Counting People with Disabilities

By Guest Blogger Matthew Brault, Statistician, Health and Disability Statistics Branch, U.S. Census Bureau.

As most visitors to this blog are aware, the signing of the Americans with Disabilities Act on July 26, 1990 represented a major milestone. The law guaranteed equal opportunity for people with disabilities in public accommodations, commercial facilities, employment, transportation, state and local government services and telecommunications. A common question, however, that still pops up during discussions of disability policy is, “How many people with disabilities are there in the United States?”

Coinciding with the 22nd anniversary of the ADA, the Census Bureau released a new report – Americans With Disabilities: 2010 – that presented a new look at the prevalence of a wide range of specific disabilities, the degree of severity, and the well-being of the population with disabilities. The report showed the number of people with disabilities increasing over the previous five years to 56.7 million people in 2010 (54.4 million in 2005), while the proportion of the population with a disability remaining unchanged at 18.7 percent of the civilian non-institutionalized population.

The Americans With Disabilities: 2010 report also shows the prevalence of specific disability types. For instance, about 8 million adults had difficulty seeing; 9 million adults had difficulty with an activity of daily living (ADL); and 4 million adults had a learning disability. Furthermore, disability is often co-occurring with around 11 million individuals experiencing both physical and mental disabilities.

Measuring disability in surveys, however, is not an easy task and different surveys can generate very different estimates of the size of this population. “With a disability” in one study may not be the same as “with a disability” in another. Depending on the definition used, the context of the questions or methods in which the data are collected, estimates of the size of the population with disabilities have ranged from 22 million (from the American Housing Survey) to 62 million (from the National Health Interview Survey).

The Census Bureau report’s estimate of 56.7 million people with disabilities comes from the Survey of Income and Program Participation (SIPP), which uses a comprehensive set of disability questions assessing difficulty on a number of dimensions including communication, physical and mental functions. Disability statistics from this survey are used by agencies such as the Social Security Administration, Centers for Medicare and Medicaid Services, and the Administration on Aging to assist with program planning and management. The SIPP measure has been the primary statistic for estimating the size of the population with disabilities since the early 1990s.

Disability and functioning are continua ranging from “able to do most or all basic activities with little or no difficulty or help from technology or another person” to “completely unable to do most or all basic activities, even with assistive technology or other aids.” Under this gradient, most people fall somewhere in between. We use categories like “with a disability” and “with no disability” to make it easier to describe the population, even though the threshold for how much difficulty constitutes a disability may not be clear.

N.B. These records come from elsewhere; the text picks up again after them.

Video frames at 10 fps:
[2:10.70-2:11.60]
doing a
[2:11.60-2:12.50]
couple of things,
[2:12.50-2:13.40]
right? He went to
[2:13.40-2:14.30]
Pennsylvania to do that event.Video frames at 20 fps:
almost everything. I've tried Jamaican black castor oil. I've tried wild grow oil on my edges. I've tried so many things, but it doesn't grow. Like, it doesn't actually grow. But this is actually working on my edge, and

Perhaps some of the difficulty in defining disability along this continuum is also found in the issue of choosing which activities should be included in the disability measure. The American Community Survey (ACS) – a great survey for looking at the social, economic and housing characteristics of sub-national geographies like states, counties, and metropolitan areas – uses questions on six specific types of disabilities. With fewer dimensions of disability, the ACS shows a smaller number of people with disabilities (36 million, or 12 percent), but provides statistics at more localized levels.

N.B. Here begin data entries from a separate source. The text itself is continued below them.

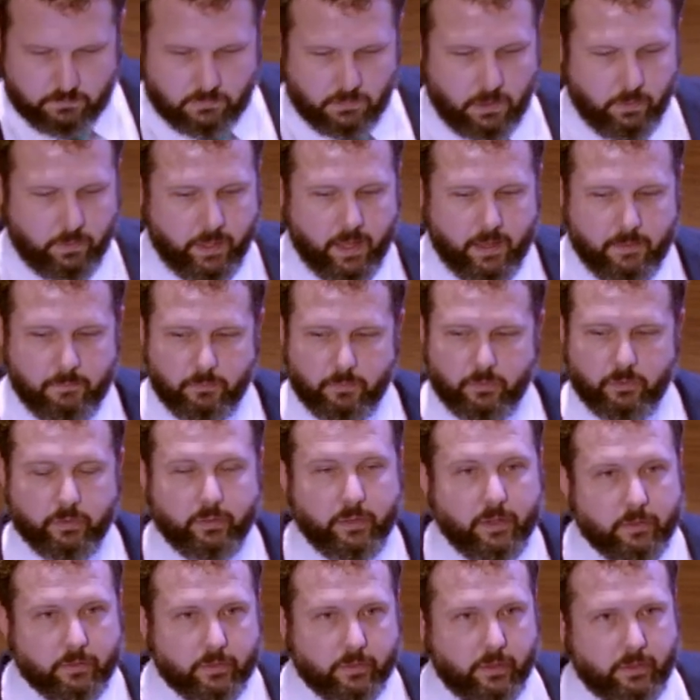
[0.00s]
Okay, so
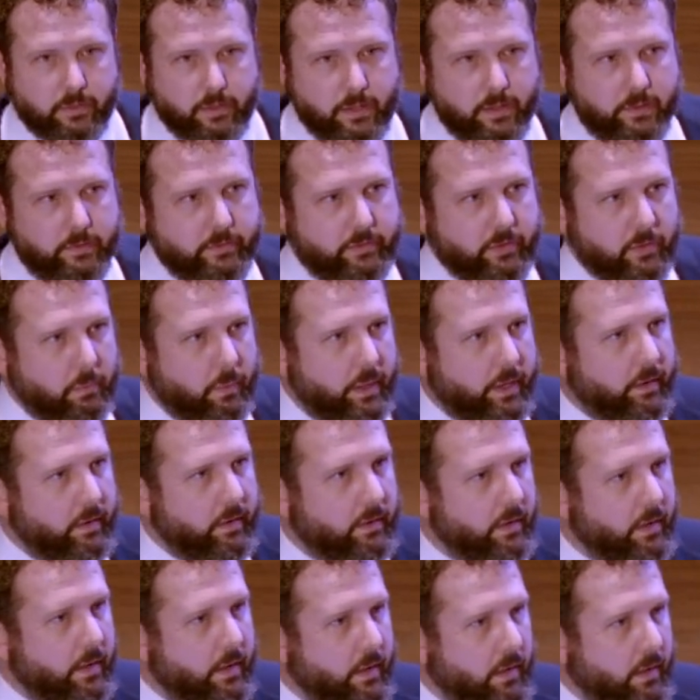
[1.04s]
these are the things that we're
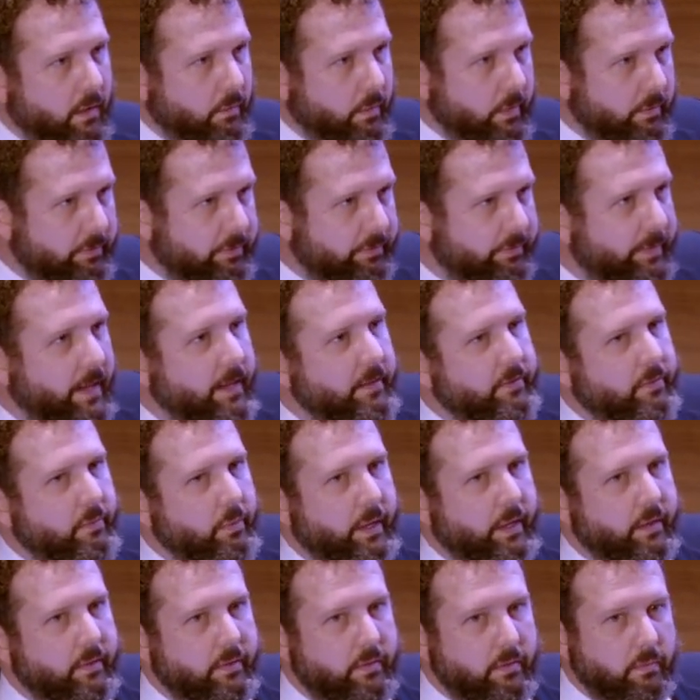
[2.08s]
faced
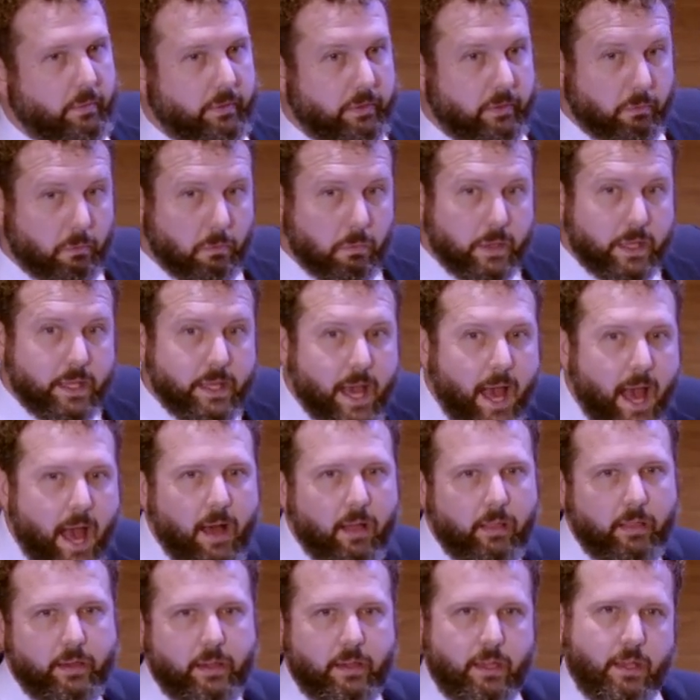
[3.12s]
with the
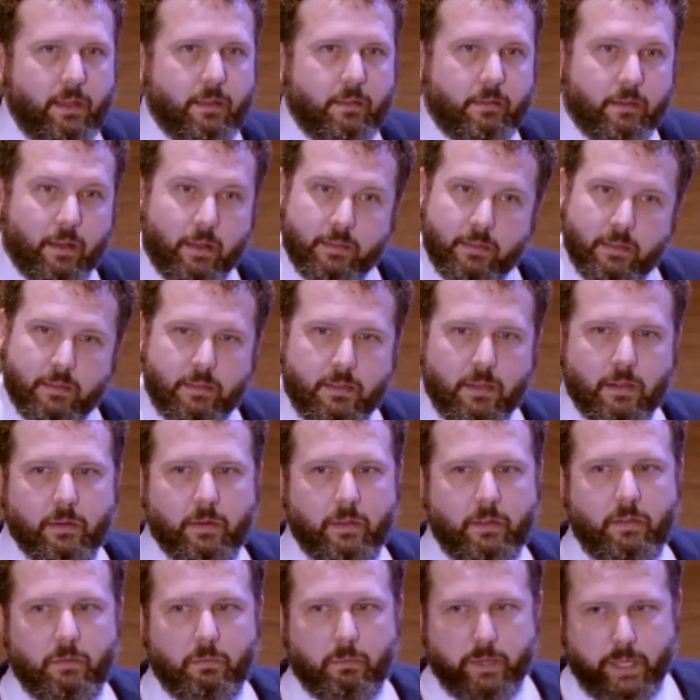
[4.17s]
reality, not the theory,
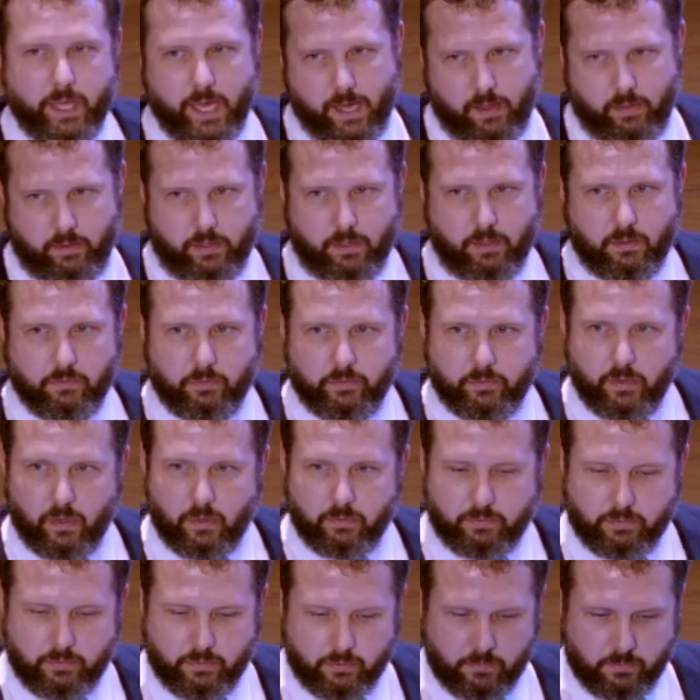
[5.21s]
the reality of
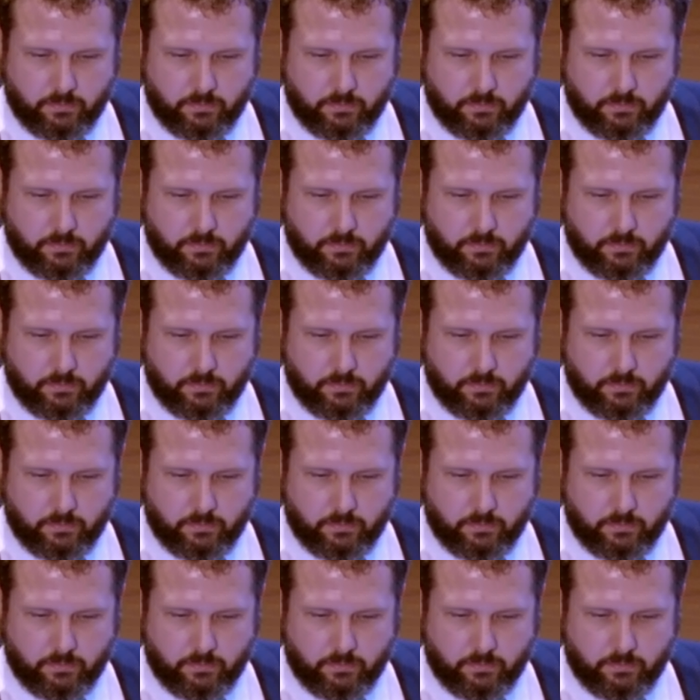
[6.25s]
stuff.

Researchers, advocates, and policymakers should be aware of the reasons for the different estimates of the number of people with disabilities in the U.S. No one survey estimate is “right” or “wrong” as all surveys must make choices about the type and nature of disability they intend to measure. With the SIPP’s comprehensive set of questions on various disabilities, the Census Bureau (and many across the federal government) have used Americans with Disabilities report estimates, like the current estimate of 56.7 million people with disabilities, and so it is widely accepted as the measure of the size of this population.

For presentation slides and more information from a July 27, 2012 C-SPAN segment on the Americans With Disabilities report, visit this link.

Matthew W. Brault is a statistician with the Health and Disability Statistics branch in the Social, Economic and Housing Statistics Division of the U.S. Census Bureau. For the past seven years, he has studied the social and economic characteristics of people with disabilities in the United States, including the prevalence of disability across geographies and population subgroups. He has written several reports and papers about this population – including the recently released “Americans With Disabilities: 2010″ – using data from the Survey of Income and Program Participation and the American Community Survey. Brault received a bachelor’s degree in sociology from George Washington University and is currently pursuing a master’s degree in public policy from Georgetown University.